In agreement with findings from previous studies, obese rats showed increased inhibitor of κB kinase β (IKKβ)–nuclear factor κB (NF-κB) signalling and endoplasmatic reticulum (ER) stress in the hypothalamus compared with lean rats. These responses are known to impair insulin and leptin signalling. The authors showed that exercise normalized the level of IKKβ–NF-κB signalling and reduced ER stress. It also increased serum and hypothalamic levels of the cytokine IL-6 to a greater extent in obese than in lean rats. Importantly, intrahypothalamic injections of IL-6 in obese rats mimicked the effect of exercise on IKKβ–NF-κB signalling and ER stress. Conversely, an IL-6-specific antibody administered before the exercise session blocked the effects of exercise in obese rats.

The authors next induced ER stress and IKKβ–NF-κB signalling in the hypothalamus of lean rats by injecting thapsigargin. Exercise or an intrahypothalamic IL-6 infusion reversed the cellular stress induced by thapsigargin, and the effect of exercise was blocked by intrahypothalamic infusion of the IL-6-specific antibody. Together, these findings indicate that exercise reduces ER stress through an IL-6-mediated mechanism.
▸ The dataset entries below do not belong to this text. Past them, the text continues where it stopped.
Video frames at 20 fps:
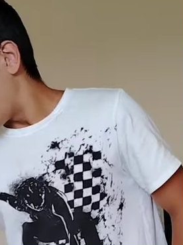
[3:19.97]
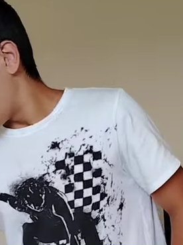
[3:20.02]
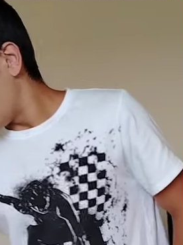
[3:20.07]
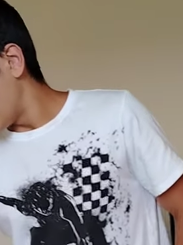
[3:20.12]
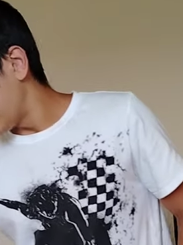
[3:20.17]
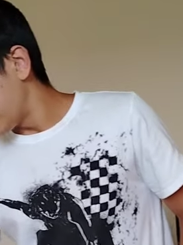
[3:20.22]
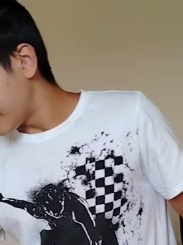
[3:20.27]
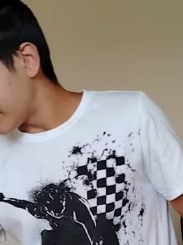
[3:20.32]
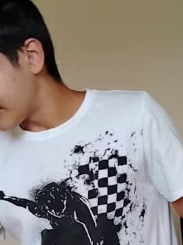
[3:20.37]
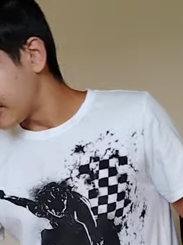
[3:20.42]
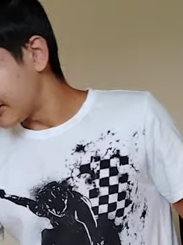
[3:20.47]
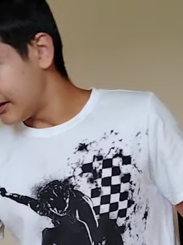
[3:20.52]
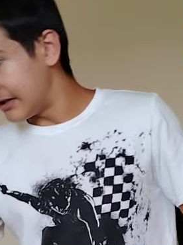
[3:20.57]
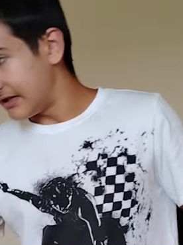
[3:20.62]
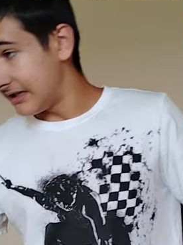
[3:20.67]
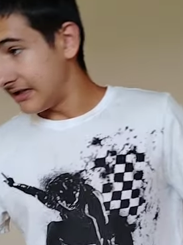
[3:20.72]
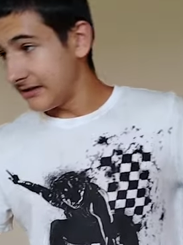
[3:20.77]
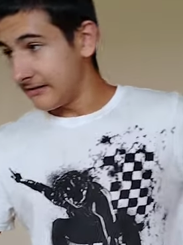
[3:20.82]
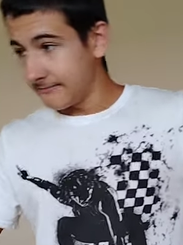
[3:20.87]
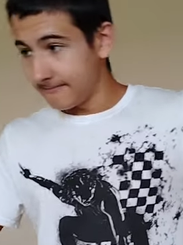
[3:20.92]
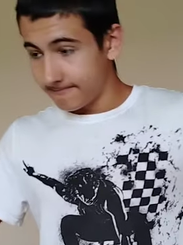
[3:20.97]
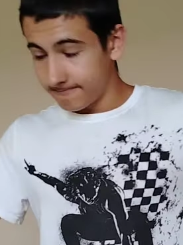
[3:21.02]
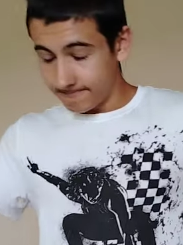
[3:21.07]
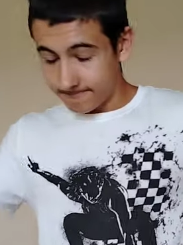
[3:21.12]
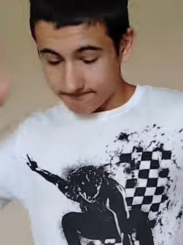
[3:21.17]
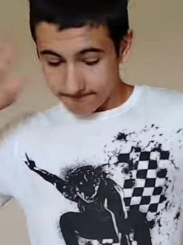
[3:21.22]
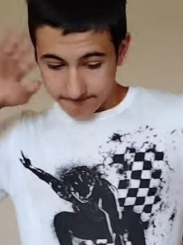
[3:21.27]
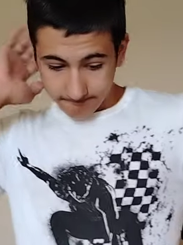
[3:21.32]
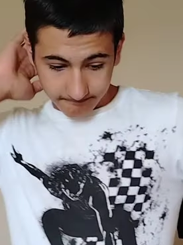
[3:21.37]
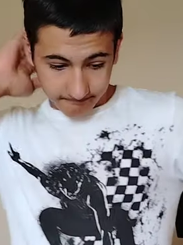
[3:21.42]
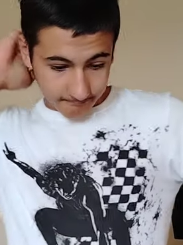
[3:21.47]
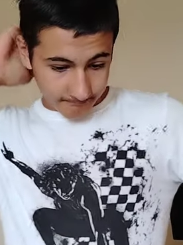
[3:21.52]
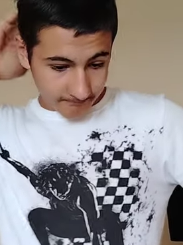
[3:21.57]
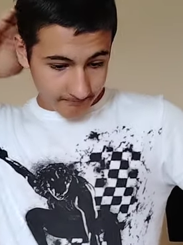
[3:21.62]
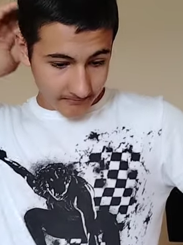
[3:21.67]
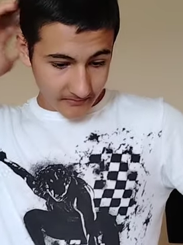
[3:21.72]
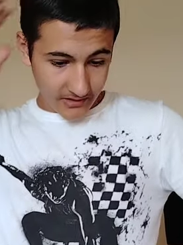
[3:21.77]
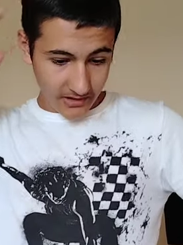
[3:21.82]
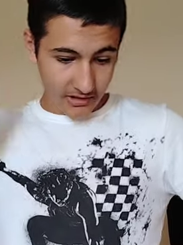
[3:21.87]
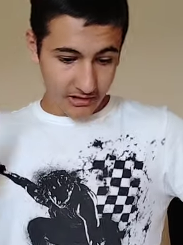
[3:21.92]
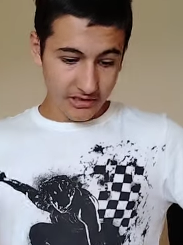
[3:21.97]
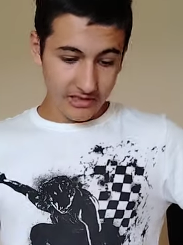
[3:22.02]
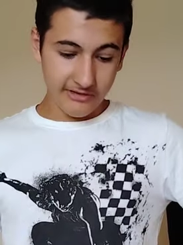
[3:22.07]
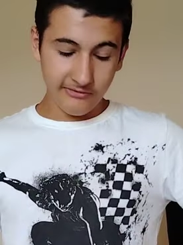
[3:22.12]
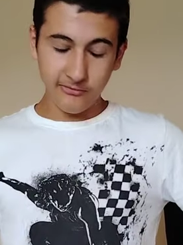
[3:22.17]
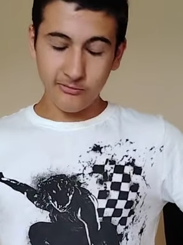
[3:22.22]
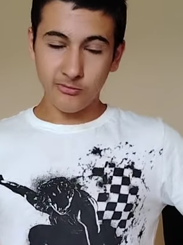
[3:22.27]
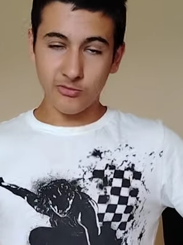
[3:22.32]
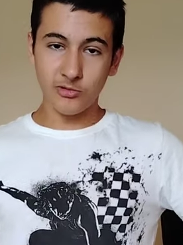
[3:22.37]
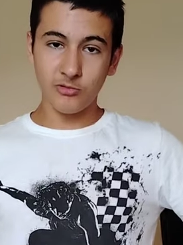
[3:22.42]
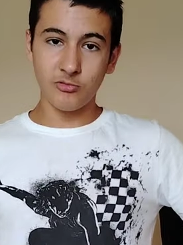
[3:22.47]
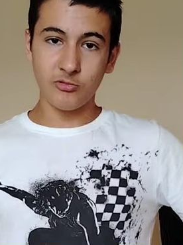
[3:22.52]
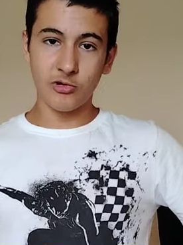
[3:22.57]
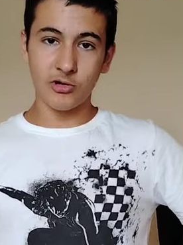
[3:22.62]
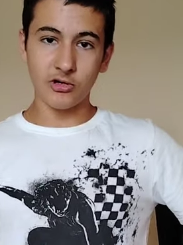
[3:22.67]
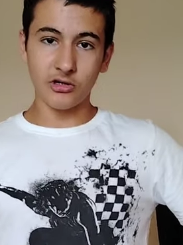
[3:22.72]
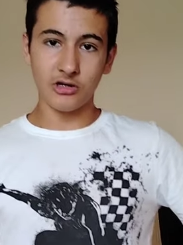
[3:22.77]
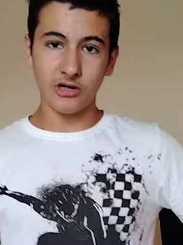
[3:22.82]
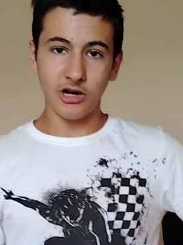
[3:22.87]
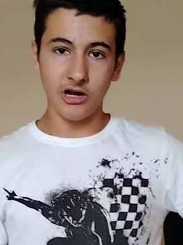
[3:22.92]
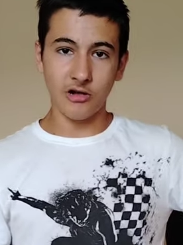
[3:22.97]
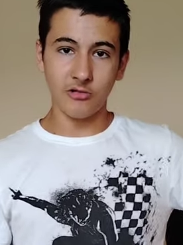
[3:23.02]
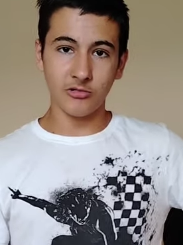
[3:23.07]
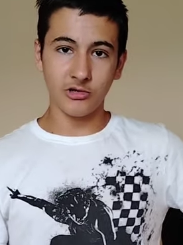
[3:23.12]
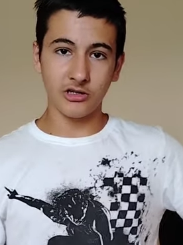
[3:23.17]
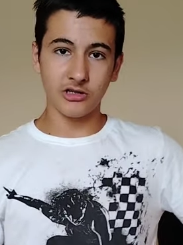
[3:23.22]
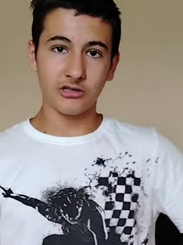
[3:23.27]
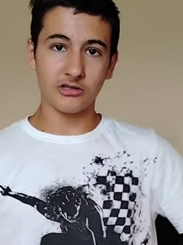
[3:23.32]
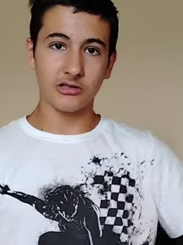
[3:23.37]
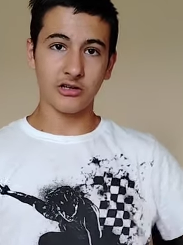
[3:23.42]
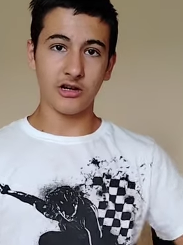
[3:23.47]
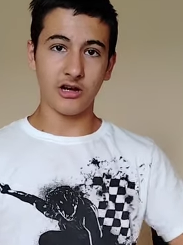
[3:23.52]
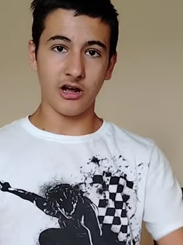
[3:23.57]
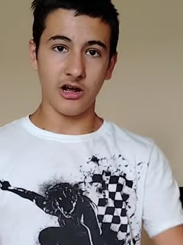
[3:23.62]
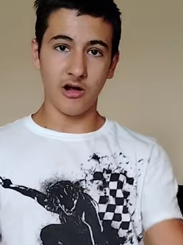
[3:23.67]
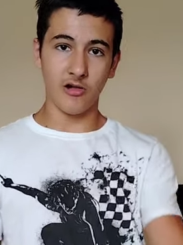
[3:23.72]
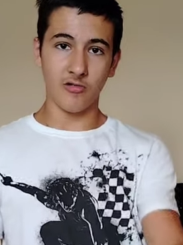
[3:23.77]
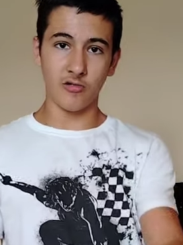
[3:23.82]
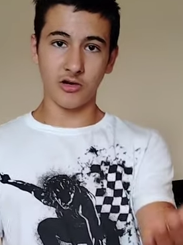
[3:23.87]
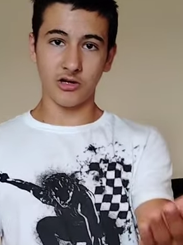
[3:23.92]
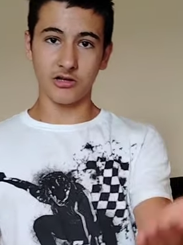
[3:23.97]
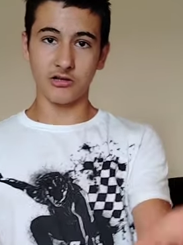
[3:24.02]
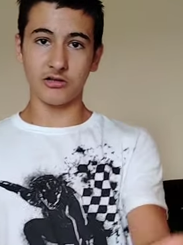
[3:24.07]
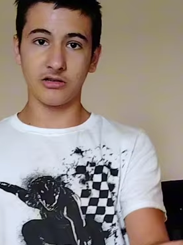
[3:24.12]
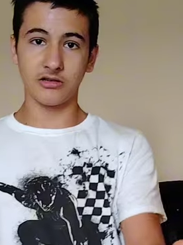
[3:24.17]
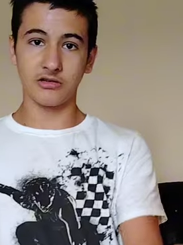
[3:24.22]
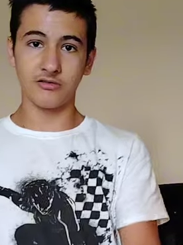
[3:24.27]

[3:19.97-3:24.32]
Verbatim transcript: obviously if we work on our, our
Exercise-induced increases in plasma IL-6 levels are known to be followed by increases in plasma levels of the anti-inflammatory cytokine IL-10. The authors found that exercise also induced IL-10 expression in the hypothalamus, to a greater extent in obese than in lean rats. Intrahypothalamic injections of IL-10 reduced food intake and reduced hypothalamic IKKβ–NF-κB signalling and ER stress in obese rats. Moreover, knocking down IL-10 expression in the hypothalamus using an antisense oligonucleotide prevented the effects of exercise or IL-6 infusions, suggesting that IL-10 acts downstream of IL-6 to mediate the effects of exercise on ER stress and food intake.

Finally, the authors showed that, similar to a single exercise session, chronic (4-week) exercise reduced food intake and body weight, increased hypothalamic IL-6 and IL-10 levels and decreased IKKβ–NF-κB signalling and ER stress in obese, but not in lean rats. These effects were most pronounced on the first day of exercise.

These findings provide further insight into the complex relationship between inflammation, cellular stress, insulin sensitivity and food intake, all of which have a role in obesity. They suggest that, in addition to exercise, modulation of hypothalamic IL-6 and IL-10 levels might be a potential target for countering obesity.